Based on the limited information provided by your business associate in this example, you do not know that any particular individual has been affected by the breach until you receive more information. And you do not know the sensitivity of the information that may have been accessed. The disclosure of a Social Security Number, for example, is of much greater concern than the disclosure of an address or birthdate. You should continue to reach out to your vendor to learn what you can. Even if the investigation has not determined all of the individuals affected, it may have narrowed the affected group or determined that Social Security Numbers and credit card information was or was not revealed.
You do know that a suspicious actor was involved, which is a cause of concern and a factor that would favor an earlier, if incomplete notice.
The Business Associate Agreement
Your business associate agreement with the vendor may play a large role in how you address the breach. Although HIPAA makes a covered entity responsible for notifying affected individuals, the business associate agreement may contractually place that obligation on the business associate. This is especially true when the business associate has a direct relationship with individuals affected by the breach.
The business associate agreement may also shorten timeframes for notification, sometimes requiring notice within a few days or a period measured by 24-hour increments. While your vendor may be meeting the standard for notification set forth in the HIPAA regulations, it may have failed to meet its obligations under the business associate agreement. Because the clock for providing notice to affected individuals starts with the notice that you receive from your vendor, an earlier notice requirement in the business associate agreement could advance the date that you or the business associate have to notify affected individuals.

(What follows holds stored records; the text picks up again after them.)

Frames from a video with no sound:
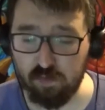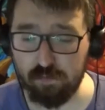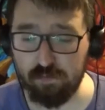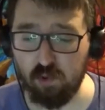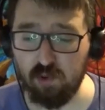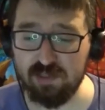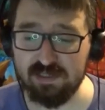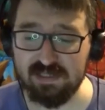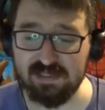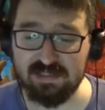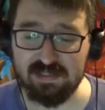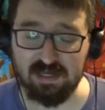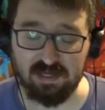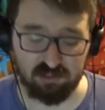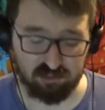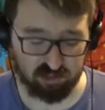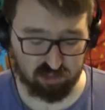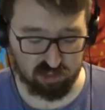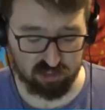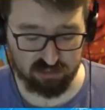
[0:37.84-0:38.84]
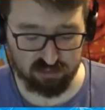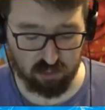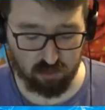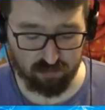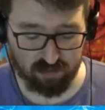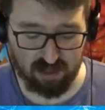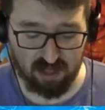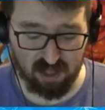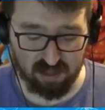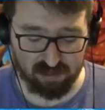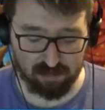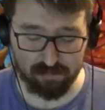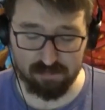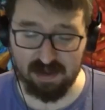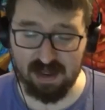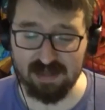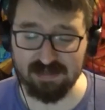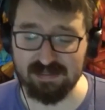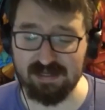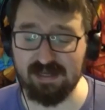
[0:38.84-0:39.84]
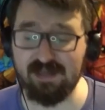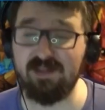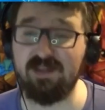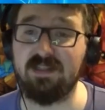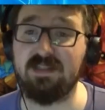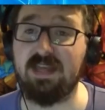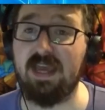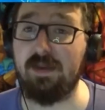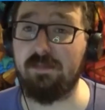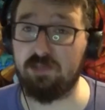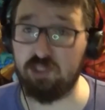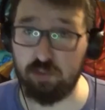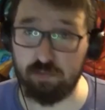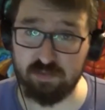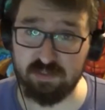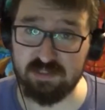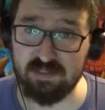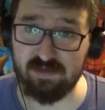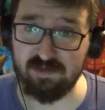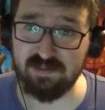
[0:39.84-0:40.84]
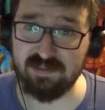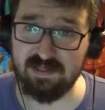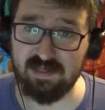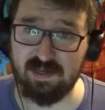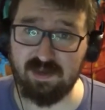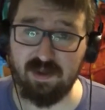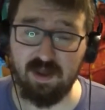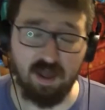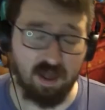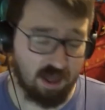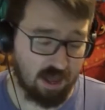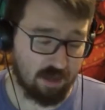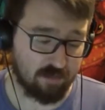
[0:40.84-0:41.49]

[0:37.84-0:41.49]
for hmm. more details. Just know that I am not taking this game super seriously.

The business associate agreement may have other implications, for example, setting forth the business associate’s duty to mitigate harm or to serve as the contact person for a breach. It may establish whether the business associate or covered entity has responsibility to determine whether an incident actually constitutes a HIPAA breach.
The responsibilities of the parties can be complicated by a number of additional factors. For example:
- If the business associate is the agent of the covered entity, the covered entity will be deemed to have discovered the breach when the business associate discovers the breach. It will not have an additional 60 days to provide notice.

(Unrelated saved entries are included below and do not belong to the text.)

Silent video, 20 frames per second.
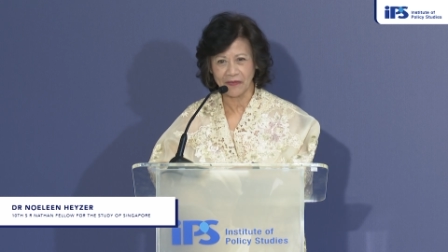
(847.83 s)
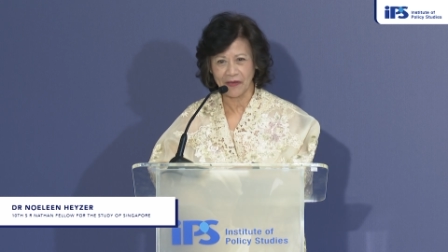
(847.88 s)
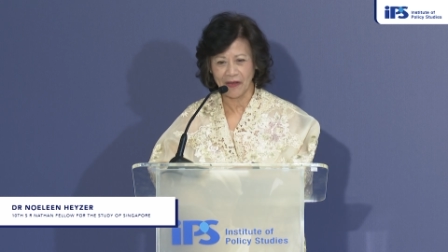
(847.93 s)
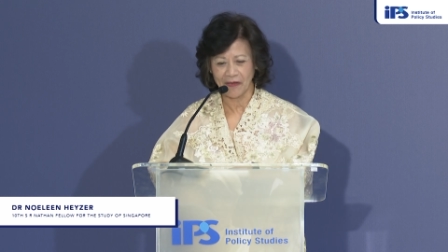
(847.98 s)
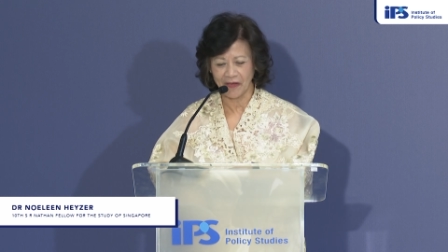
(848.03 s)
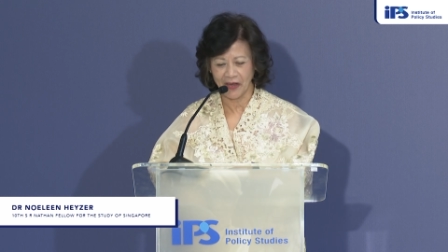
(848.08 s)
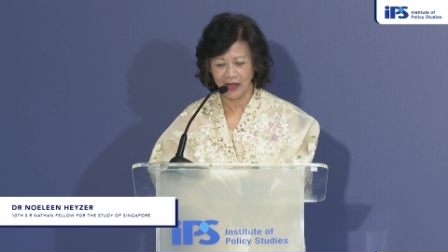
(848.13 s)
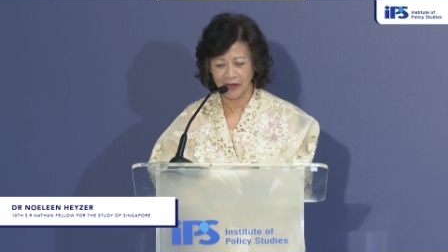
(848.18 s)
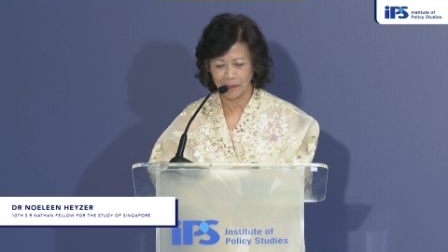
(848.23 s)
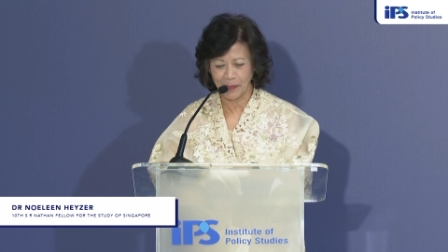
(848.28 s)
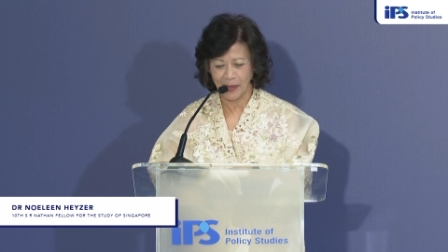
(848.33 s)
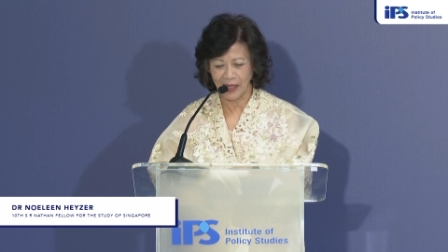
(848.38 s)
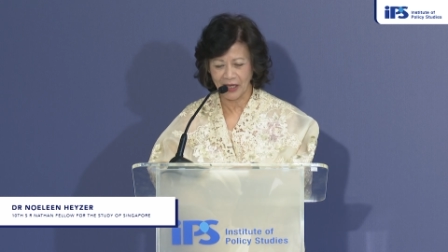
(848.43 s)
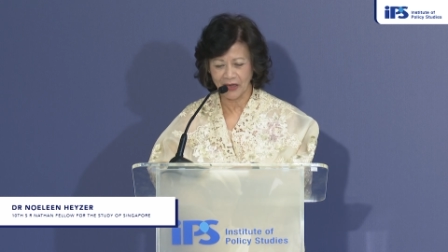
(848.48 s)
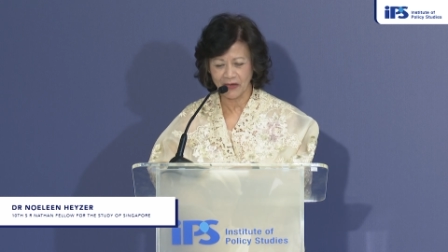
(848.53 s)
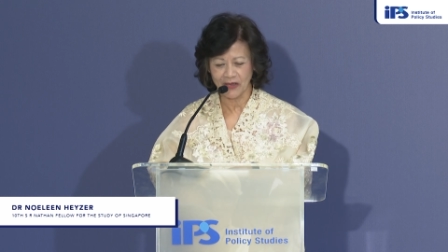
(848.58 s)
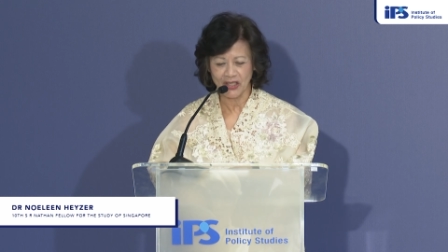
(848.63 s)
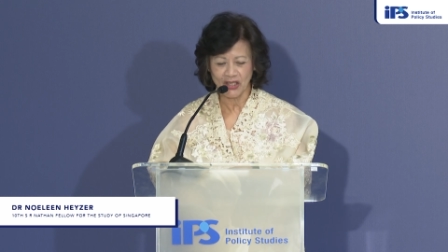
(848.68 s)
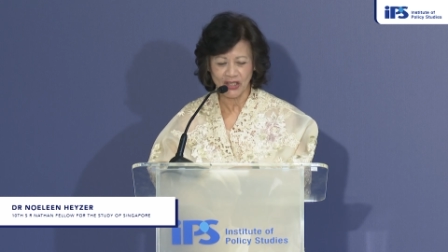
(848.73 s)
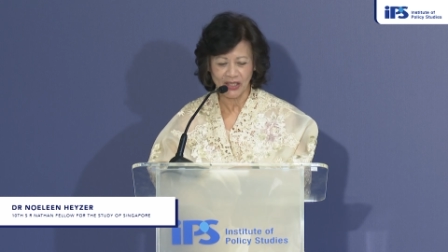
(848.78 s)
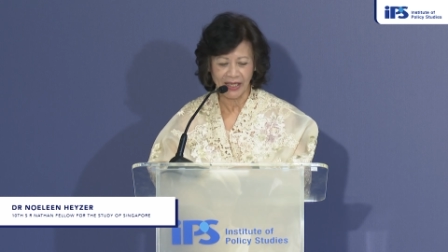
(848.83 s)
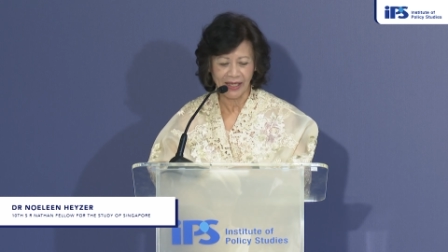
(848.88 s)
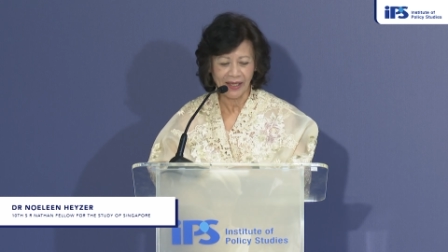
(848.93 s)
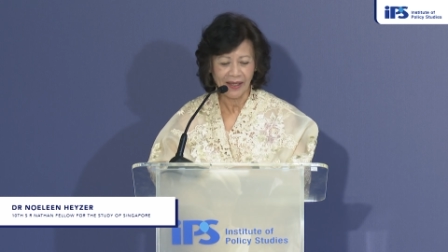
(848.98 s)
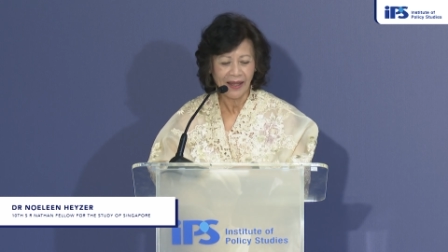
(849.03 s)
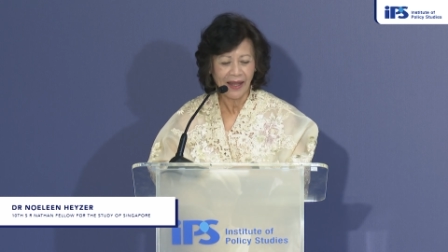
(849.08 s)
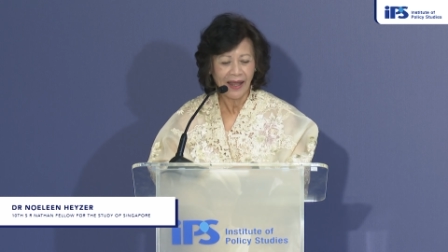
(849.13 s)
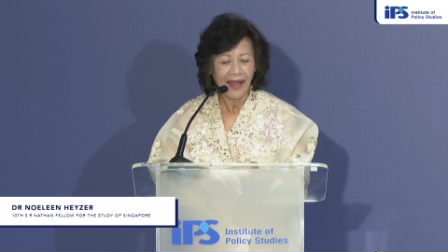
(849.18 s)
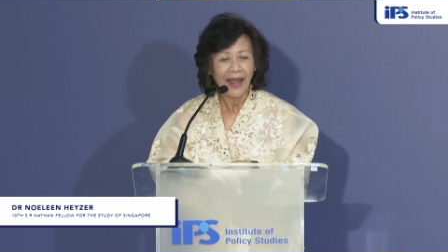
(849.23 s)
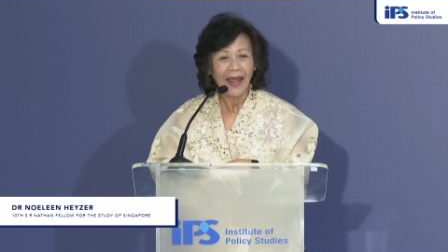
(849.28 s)
Vivian Balakrishnan,
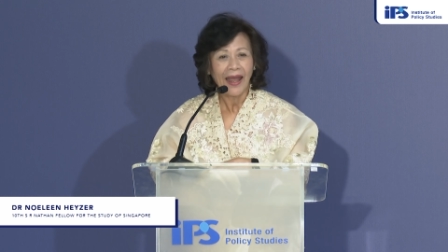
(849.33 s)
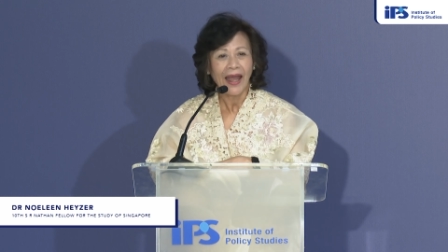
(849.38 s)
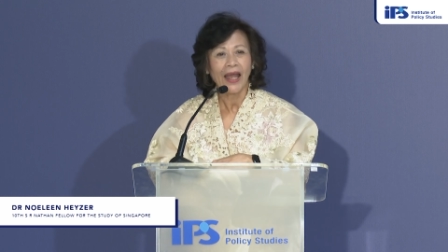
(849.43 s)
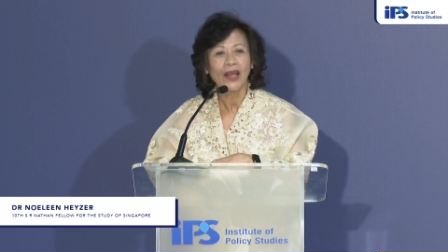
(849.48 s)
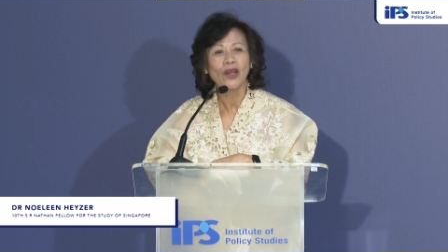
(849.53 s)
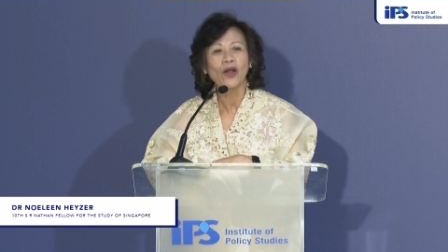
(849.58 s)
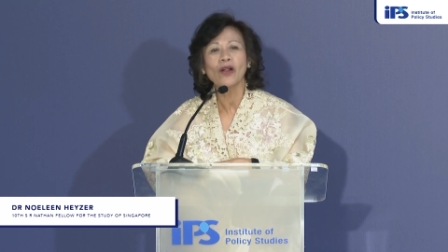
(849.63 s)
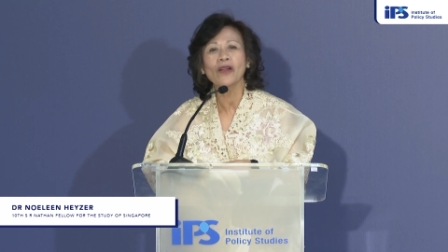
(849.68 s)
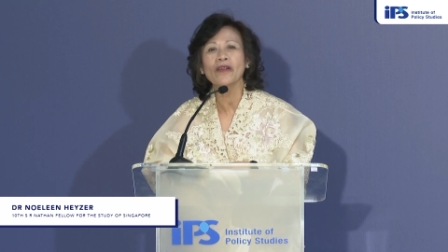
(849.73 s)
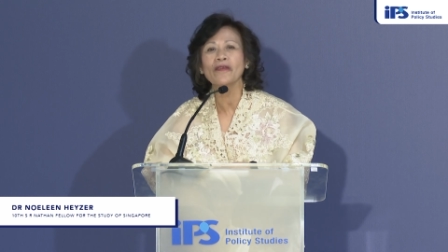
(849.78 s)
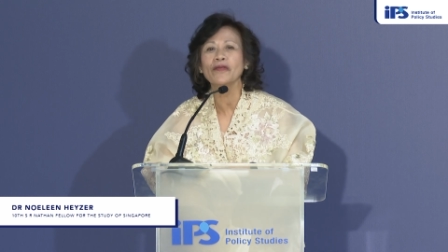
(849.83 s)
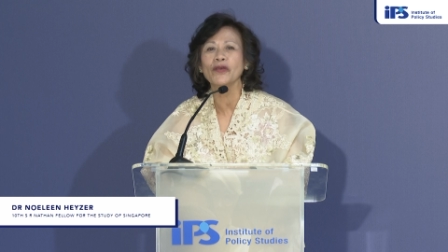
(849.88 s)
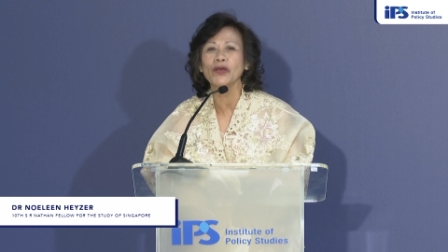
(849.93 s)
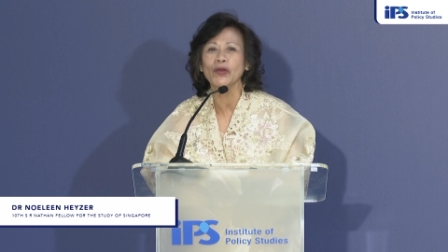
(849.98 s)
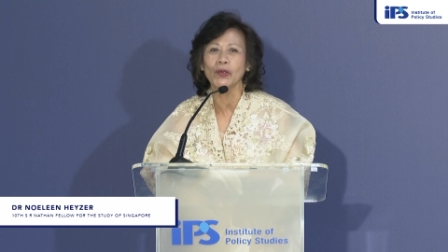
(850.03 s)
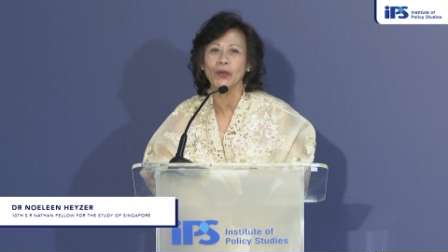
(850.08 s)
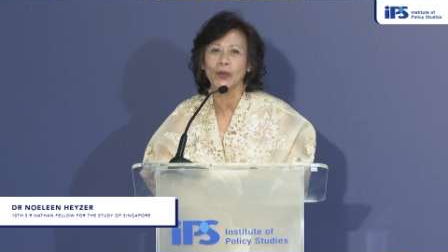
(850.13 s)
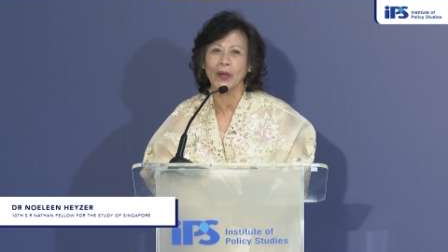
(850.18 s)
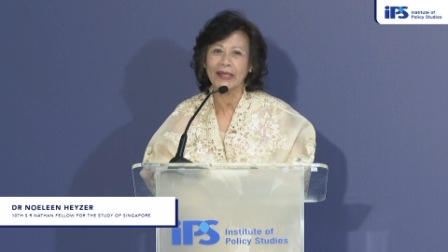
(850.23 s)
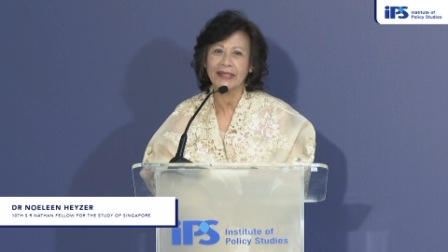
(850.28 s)
and all of you,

- If the business associate has engaged a subcontractor, and the subcontractor is responsible for the breach, there is another layer of responsibility, notifications, and potential delays added to the mix.
- If the breach is large enough, HIPAA will require the covered entity to notify the Department of Health and Human Services (HHS) and the media when it notifies affected individuals. If the breach is small, no notice to the media is required, and notice to HHS may be logged and submitted in an annual report of all the year’s breaches within 60 days after the end of the year.
- State laws may also require breach notification.
- If law enforcement is involved and believes that notice will impede its investigation into the incident, the business associate or covered entity may need to delay providing notice. This delay may serve to provide the business associate more time to identify the affected individuals.
No one likes to deliver bad news, and there is a natural and practical reluctance to cause unnecessary worry if you don’t know whether someone has been affected. Those practicalities need to be weighed against the risks of the harm that may come from a delay and of a potential failure to meet applicable HIPAA rules and business associate agreement obligations. In situations like this, you should carefully review your business associate agreement to assess where responsibility lies and make sure that your decisions are based on up-to-date information, so you can make reasoned decisions. As with so many actions under HIPAA, you should document the basis for your actions.